Figure 22. ACURATE TA™ implantation. A) Implantation step 1. The prosthesis is partially unsheathed releasing the stabilisation arms and the upper crown of the stent body. B) By pulling on the system the operator will get tactile feedback, the delivery system will embrace the native calcified leaflets and the upper crown will compress the tissue. C) The stent body is fully deployed and self-detaches from the delivery system.
Figure 23. JenaValve demonstrating the native porcine root valve within the stent frame, including the feelers.
Figure 24. The transapical JenaValve delivery catheter - Cathlete. The three steps of JenaValve deployment (see text for details).

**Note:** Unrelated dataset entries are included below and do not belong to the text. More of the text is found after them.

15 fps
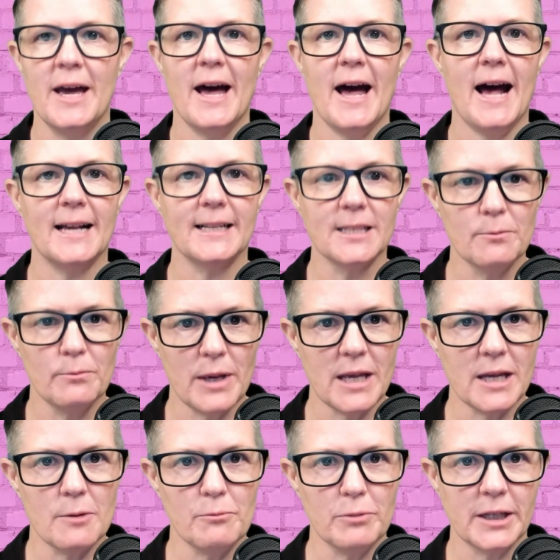hasn't been
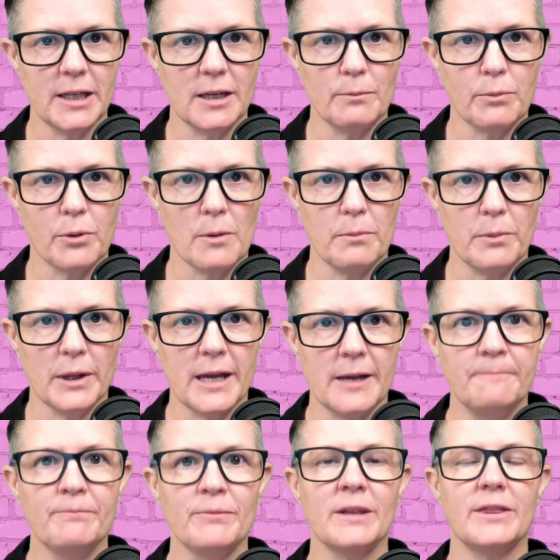completed properly,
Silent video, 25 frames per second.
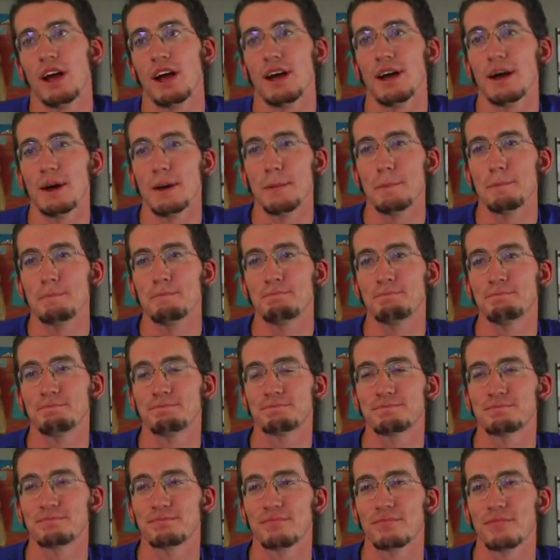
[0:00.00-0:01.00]
Um,
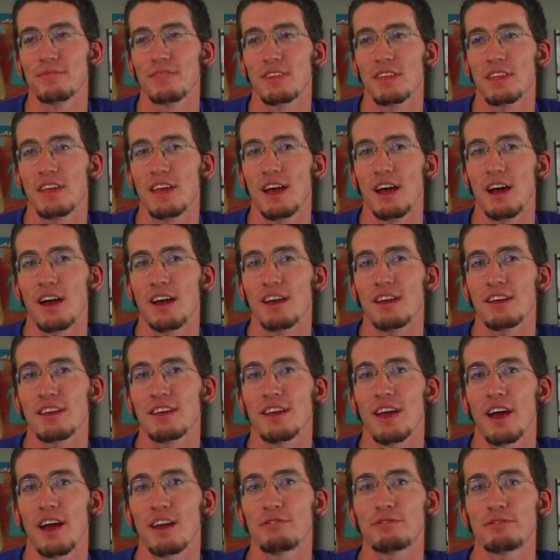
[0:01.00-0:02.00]

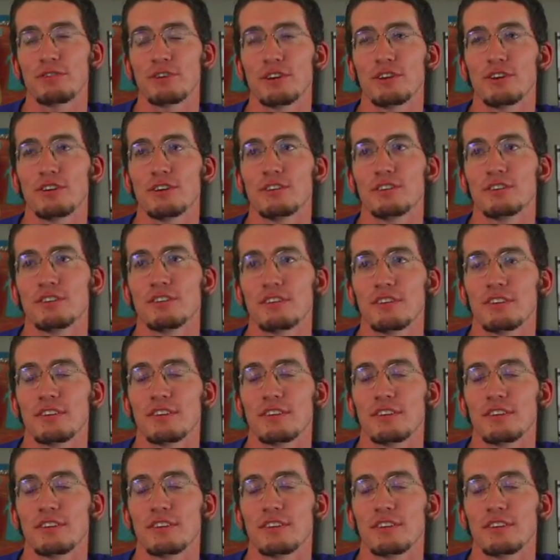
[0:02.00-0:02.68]
I, I feel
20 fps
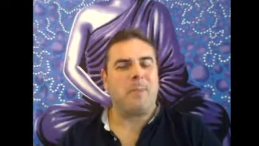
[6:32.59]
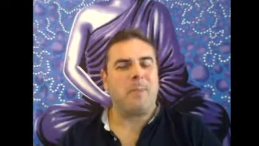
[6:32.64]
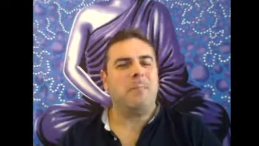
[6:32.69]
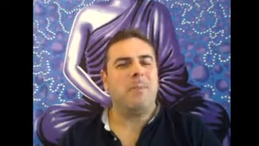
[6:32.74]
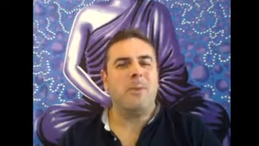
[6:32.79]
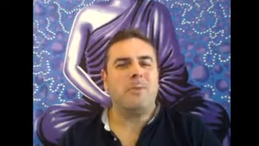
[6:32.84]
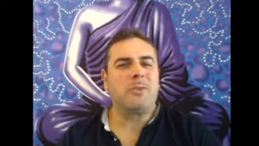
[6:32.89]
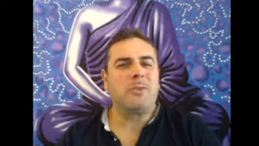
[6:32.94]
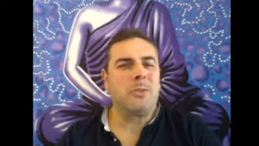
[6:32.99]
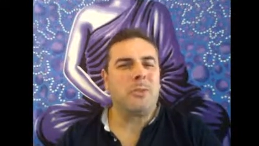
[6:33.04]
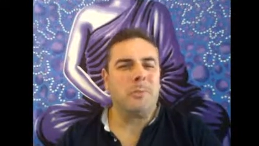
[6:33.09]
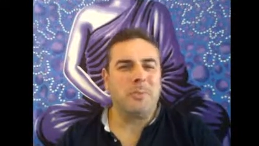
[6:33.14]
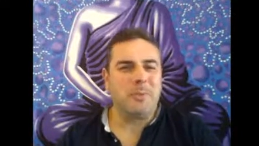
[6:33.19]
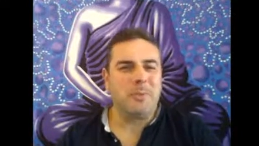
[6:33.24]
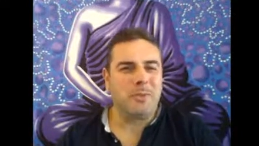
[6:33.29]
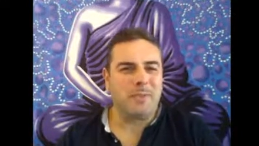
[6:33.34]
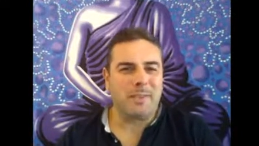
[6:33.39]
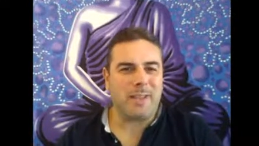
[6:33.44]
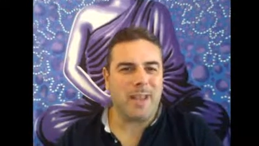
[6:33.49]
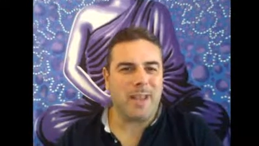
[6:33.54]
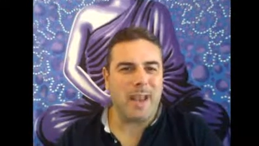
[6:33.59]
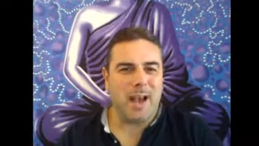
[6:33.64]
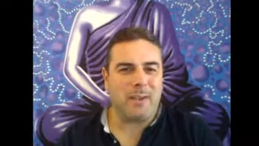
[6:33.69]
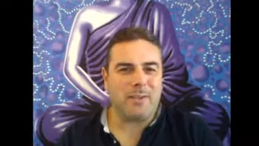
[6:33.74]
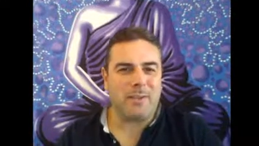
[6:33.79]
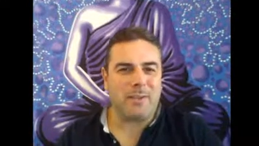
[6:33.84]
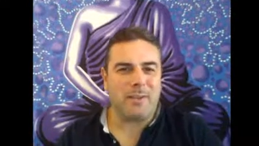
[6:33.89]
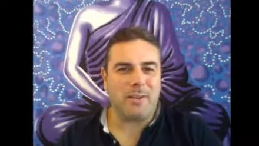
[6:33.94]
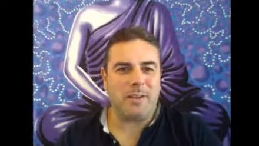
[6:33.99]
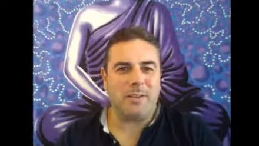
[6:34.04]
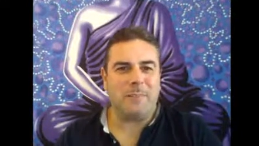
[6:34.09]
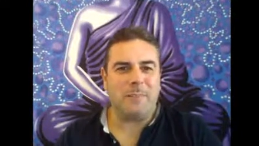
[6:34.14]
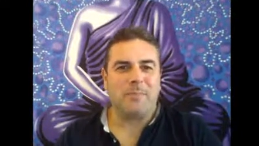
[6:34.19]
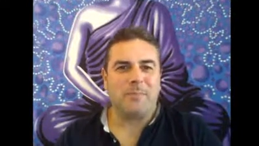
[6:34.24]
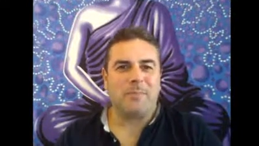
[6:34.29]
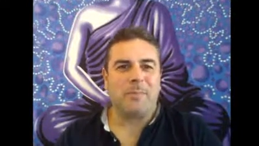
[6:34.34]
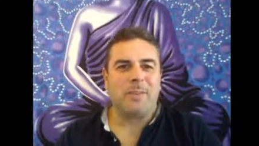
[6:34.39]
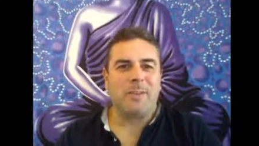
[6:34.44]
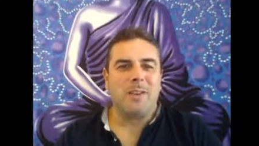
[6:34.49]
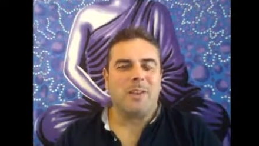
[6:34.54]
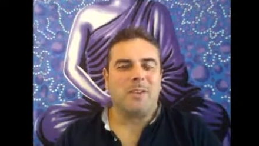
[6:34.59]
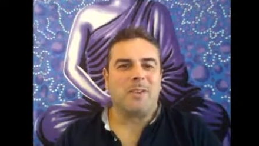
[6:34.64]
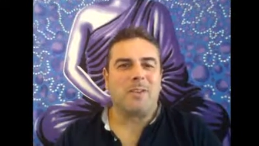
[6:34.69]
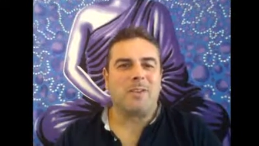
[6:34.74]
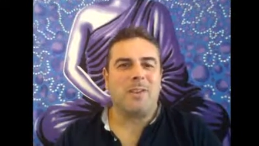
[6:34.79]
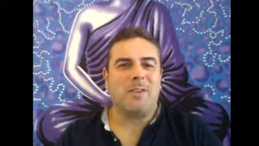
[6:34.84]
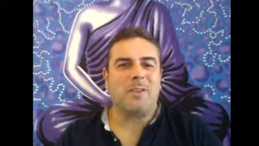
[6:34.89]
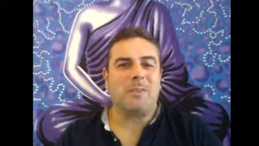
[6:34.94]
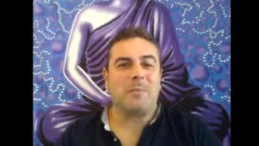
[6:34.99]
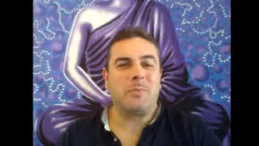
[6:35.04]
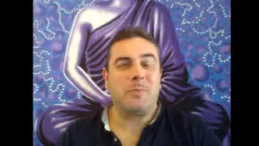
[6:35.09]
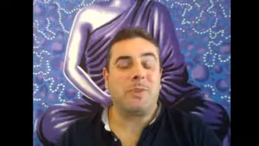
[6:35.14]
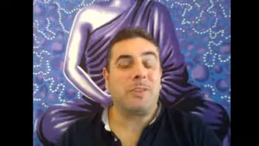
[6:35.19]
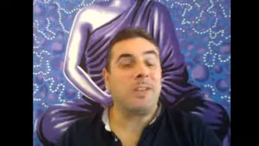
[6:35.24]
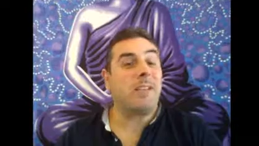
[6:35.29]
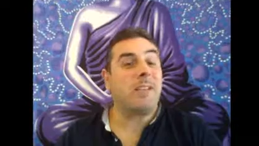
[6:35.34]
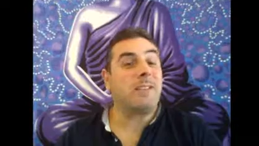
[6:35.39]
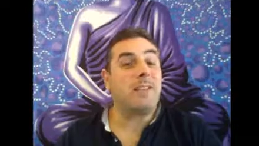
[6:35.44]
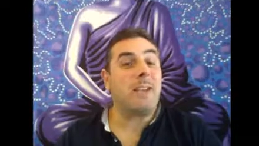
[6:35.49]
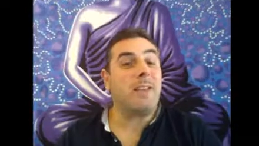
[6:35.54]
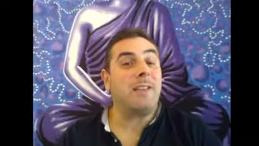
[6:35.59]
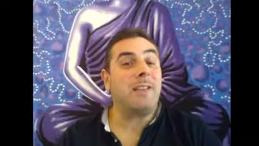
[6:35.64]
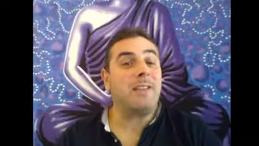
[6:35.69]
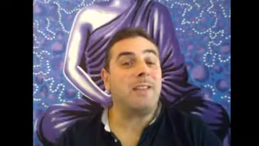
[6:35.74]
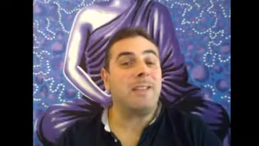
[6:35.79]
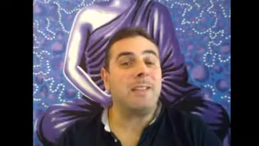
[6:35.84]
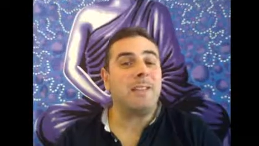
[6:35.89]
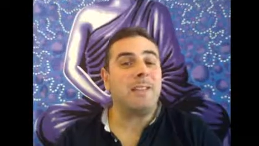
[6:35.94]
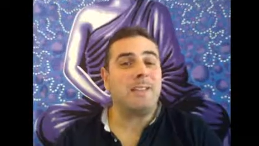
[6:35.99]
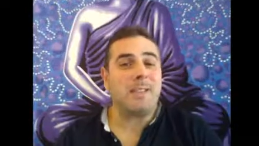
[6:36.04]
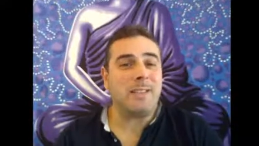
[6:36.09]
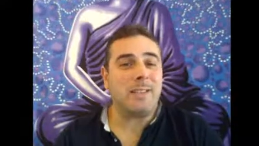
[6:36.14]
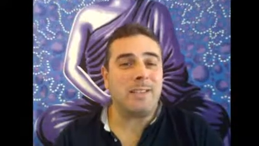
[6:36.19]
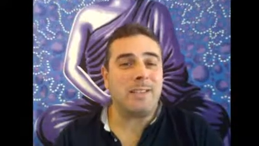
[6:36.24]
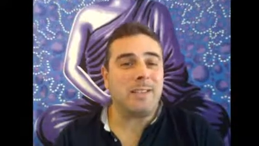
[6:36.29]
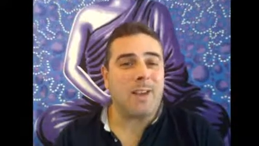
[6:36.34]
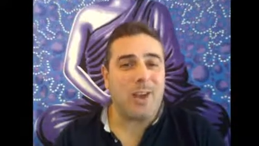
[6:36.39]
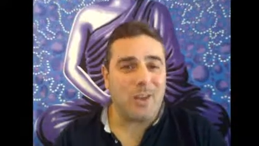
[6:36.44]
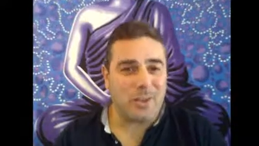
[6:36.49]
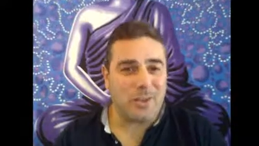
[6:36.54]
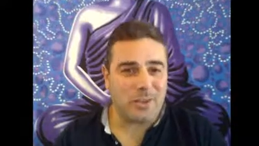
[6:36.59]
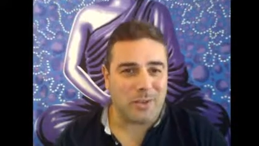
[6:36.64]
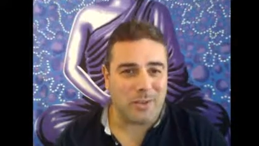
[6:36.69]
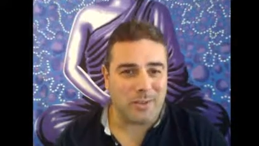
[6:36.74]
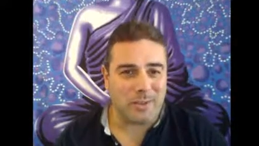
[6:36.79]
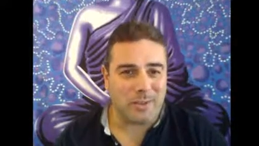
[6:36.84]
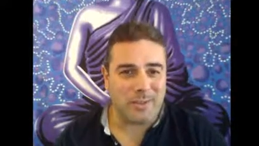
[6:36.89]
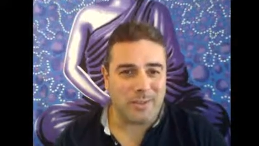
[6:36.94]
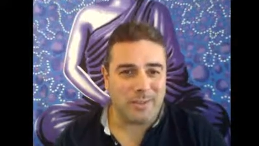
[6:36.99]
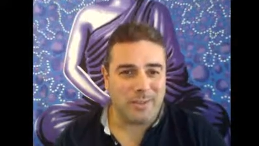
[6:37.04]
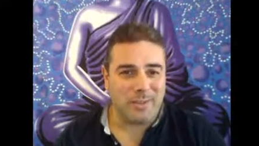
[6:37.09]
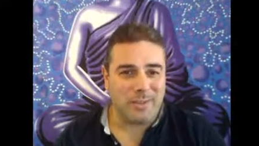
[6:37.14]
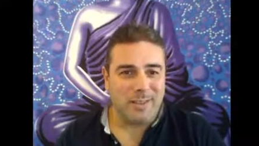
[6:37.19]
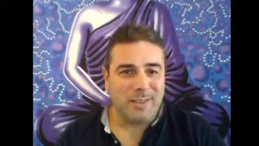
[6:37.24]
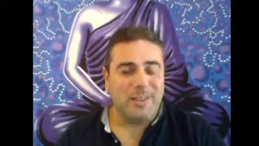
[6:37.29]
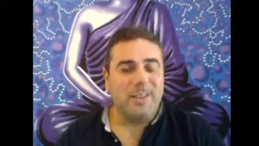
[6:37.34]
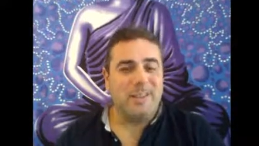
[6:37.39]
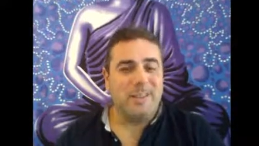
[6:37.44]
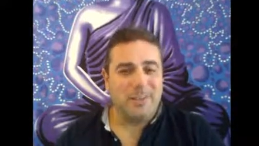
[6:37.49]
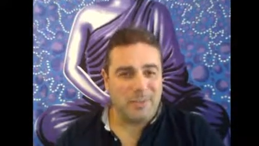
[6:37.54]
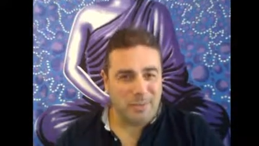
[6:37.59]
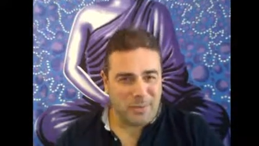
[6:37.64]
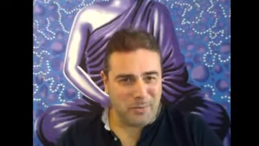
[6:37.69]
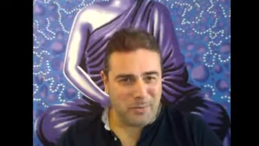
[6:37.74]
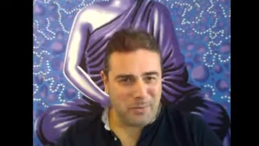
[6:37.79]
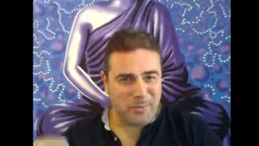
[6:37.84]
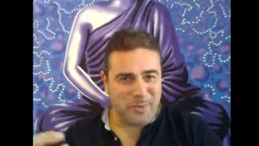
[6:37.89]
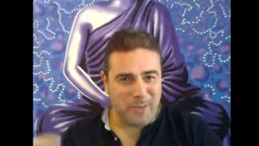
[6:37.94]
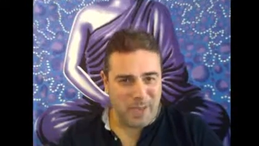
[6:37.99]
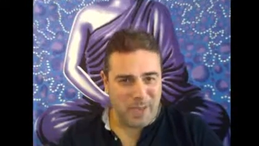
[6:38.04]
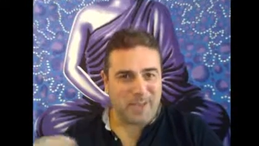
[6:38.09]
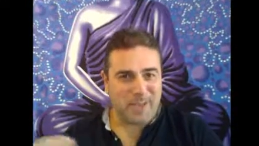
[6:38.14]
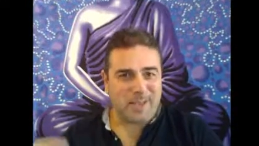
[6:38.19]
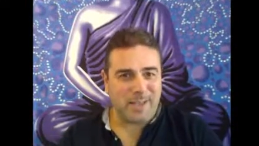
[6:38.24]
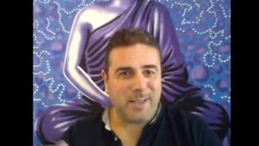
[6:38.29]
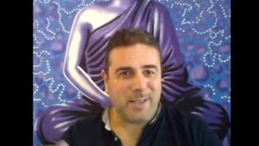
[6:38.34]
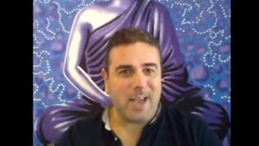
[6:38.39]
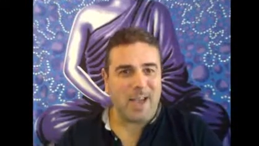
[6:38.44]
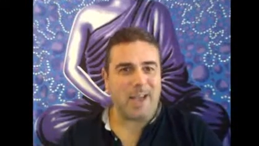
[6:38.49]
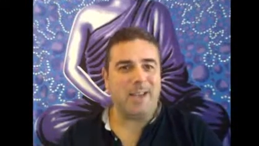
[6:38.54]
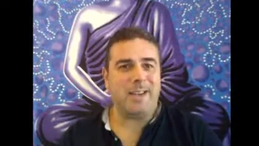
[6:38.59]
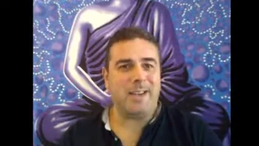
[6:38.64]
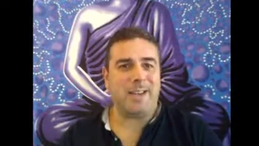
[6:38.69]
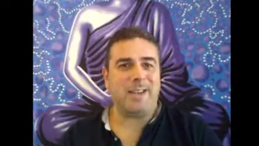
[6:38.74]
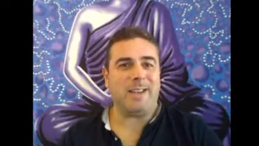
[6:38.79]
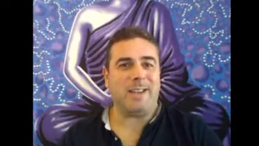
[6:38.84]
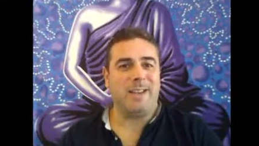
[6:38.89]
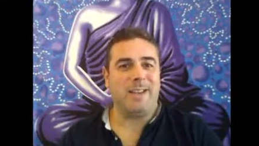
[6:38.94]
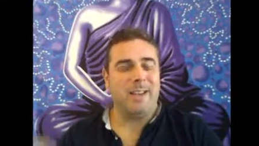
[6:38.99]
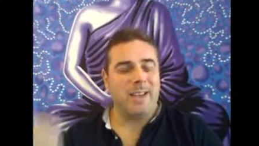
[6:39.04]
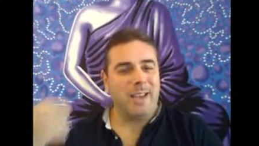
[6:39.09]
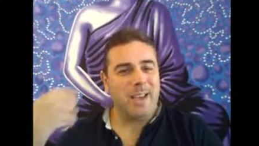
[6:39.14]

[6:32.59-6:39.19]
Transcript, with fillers: Most couples they have uh, songs which they say this is this is our song, so you're getting the idea.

Figure 25. The transfemoral JenaValve with the three essential steps of deployment. A) Release of the feelers. B) Release of the lower part of the frame. C) Release of the upper part of the frame. In 2013 the transfemoral JenaValve concept was presented15. The intrinsic JenaValve features are similar to the transapical version. The 18 Fr delivery catheter houses the prosthesis and contains a shaft that releases initially the feelers and afterwards the entire prosthesis. The transfemoral bioprosthesis sizes and corresponding annulus ranges to be covered are similar to the transapical version. TF implantation varies somewhat. In the first step the positioning feelers are released and subsequently advanced (contrary to the transapical pushing manoeuvre) into the native cusps. The second step is the deployment of the lower inflow area of the stent frame during which the prosthesis is clipped to the respective cusps. In the third step the upper part of the prosthesis is released.
Conclusion
TAVI technology is rapidly evolving. New valve designs are addressing the main drawbacks and TAVI-associated complications that emerged from the experience with the first-generation transcatheter heart valves. Growing clinical experience and well-designed trials will determine whether these novel valve platforms will eventually have a clinical impact and extend the TAVI armamentarium. Tailoring the type of device to the patient could be possible with potentially favourable impact on the outcome post TAVI.
Conflict of interest statement
D. Tchetche is proctor for Edwards Lifesciences, Medtronic and Boston Scientific. N. Van Mieghem has received research grants form Medtronic, St. Jude Medical and Claret Medical.